Processing answers...
About this project
This project introduces CRAB (Code Review Automated Benchmark), a high-quality benchmark designed to evaluate deep learning-based code review automation tools. It focuses on two key tasks:
- Comment Generation: Generating natural language review comments that identify issues and suggest improvements for a given piece of code.
- Code Refinement: Producing revised code that correctly implements the suggestions from a review comment.
The dataset consists of
carefully curated triplets
<submitted_code, reviewer_comment, revised_code>
—ensuring each comment is
actionable and each revision implements the suggested change. This eliminates noise common in
previous datasets and supports reliable, meaningful evaluation.
To support model benchmarking, we also provide a web-based evaluation platform (the website on which you are reading this description) that allows researchers to download the dataset, submit their predictions, and assess model performance across both tasks.
You can explore the source code for each component here:
This website lets you evaluate code review models against the CRAB benchmark. You can download input files for either the comment generation or code refinement task, upload your model’s predictions, and view the results once processing is complete. Each section includes a help icon that provides more detailed instructions and file format guidelines.
Downloading the Dataset
When you download a dataset, you'll receive a ZIP archive containing a JSON file. The structure of this file depends on the selected task.
Comment Generation
The JSON maps each ID to an object with:
- files: a map of filenames to their content at the start of the pull request.
- diffs: a map of filenames to the diff that was applied to each file before the comment was made.
{
"1234": {
"files": {
"src/Main.java": "public class Main { ... }"
},
"diffs": {
"src/Main.java": "@@ -1,3 +1,6 @@ ..."
}
}
}
Code Refinement
The JSON structure is similar to comment generation, with one additional field:
- files: the initial version of each file in the PR.
- diffs: the diff applied before the comment was made.
- comments: a list of comments, each with a body, the file it refers to, and the exact location of the comment.
{
"5678": {
"files": { ... },
"diffs": { ... },
"comments": [
{
"body": "Consider simplifying this logic.",
"file": "src/Util.java",
"location": {
"start_line": 42,
"end_line": 45
}
}
]
}
}
With Context (Optional)
You can choose to download the dataset with full repository context — the state of the entire codebase at the time the PR was created. This may help your model better understand the broader project structure and dependencies outside of the changed files.
Uploading Results
After downloading a dataset and generating your predictions for either task, you can upload your results here to start the evaluation process.

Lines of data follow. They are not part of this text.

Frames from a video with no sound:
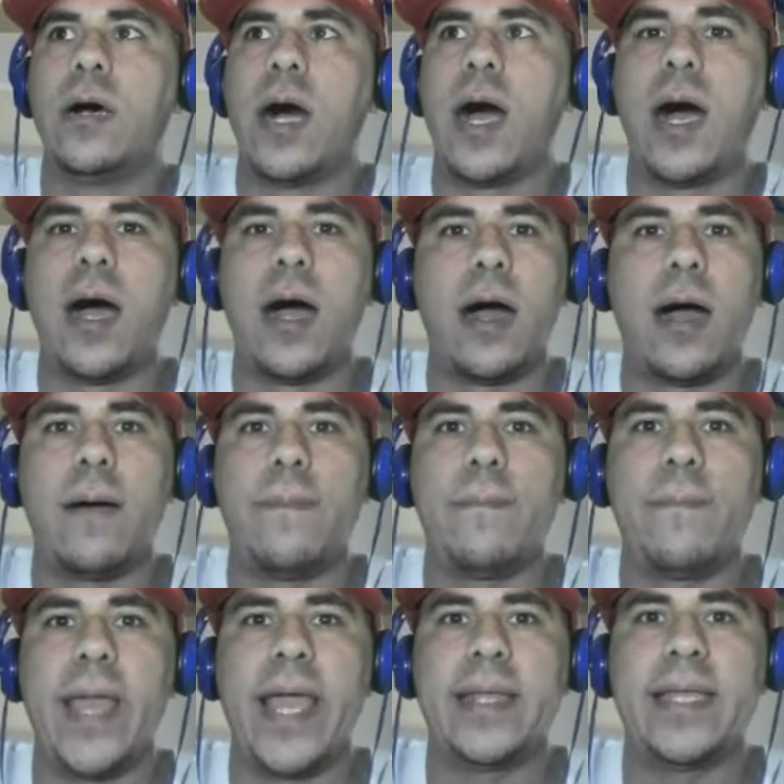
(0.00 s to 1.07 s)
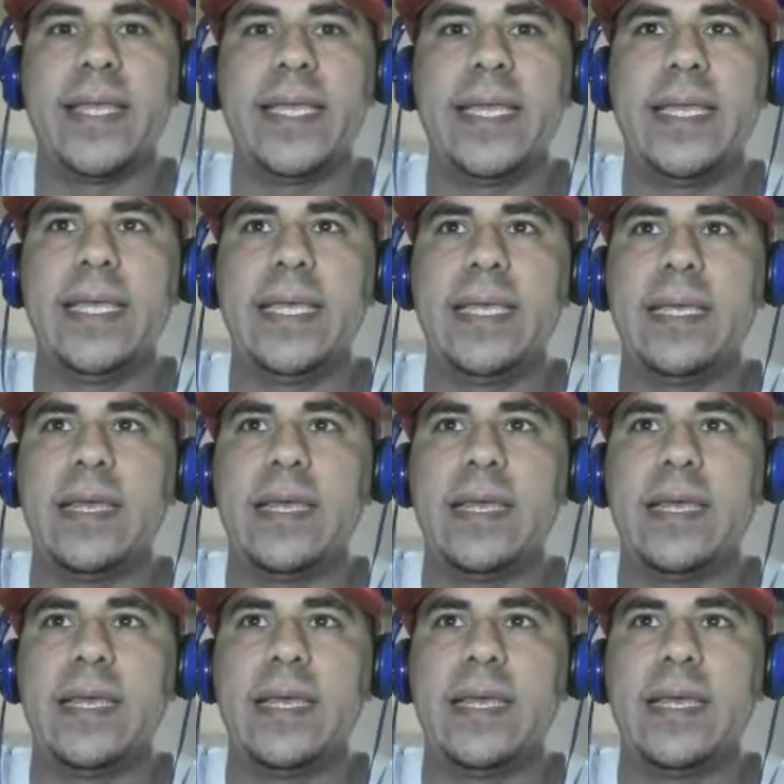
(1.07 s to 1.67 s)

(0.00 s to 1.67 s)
and he,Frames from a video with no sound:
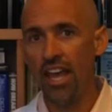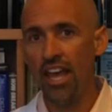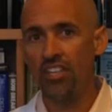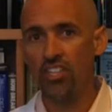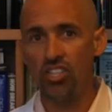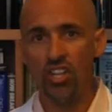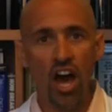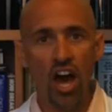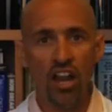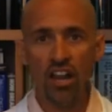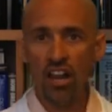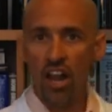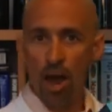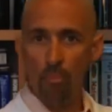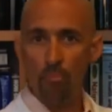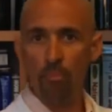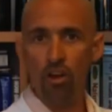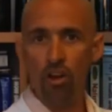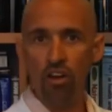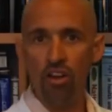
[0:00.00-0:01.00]
It's not an
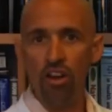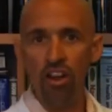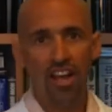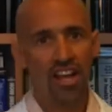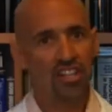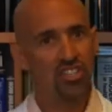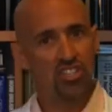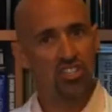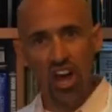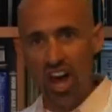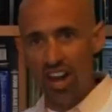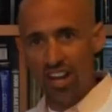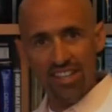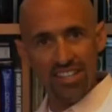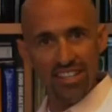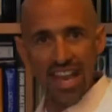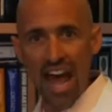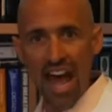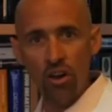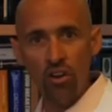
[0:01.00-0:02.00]
upper, it's not a
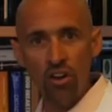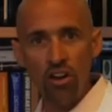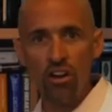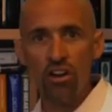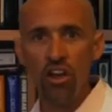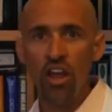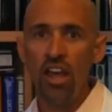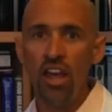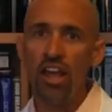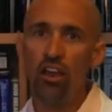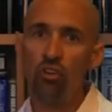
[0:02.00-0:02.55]
downer.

Your uploaded JSON file must follow one of the schemas described below, depending on the selected task. Once uploaded, the system will begin evaluating your submission. A progress bar will appear to show how far along the evaluation is.
For Code Refinement, an id will also be displayed. This id allows you to safely close the browser tab and later check the evaluation progress by pasting it into the "Get status of ongoing process" section. More information is available in that section.
Comment Generation
Submit a JSON object where each key is a string ID and each value is the generated comment.
{
"1234": "This method lacks null checks.",
"5678": "Consider renaming this variable for clarity."
}
Code Refinement
Submit a JSON object where each key is a string ID, and the value is another object that maps file paths (relative to the top-level directory) to the new file content.
{
"1234": {
"src/Main.java": "public class Main { /* updated code */ }"
},
"5678": {
"utils/Helper.java": "public class Helper { /* improved logic */ }"
}
}
Make sure your file strictly follows the expected format to avoid upload errors.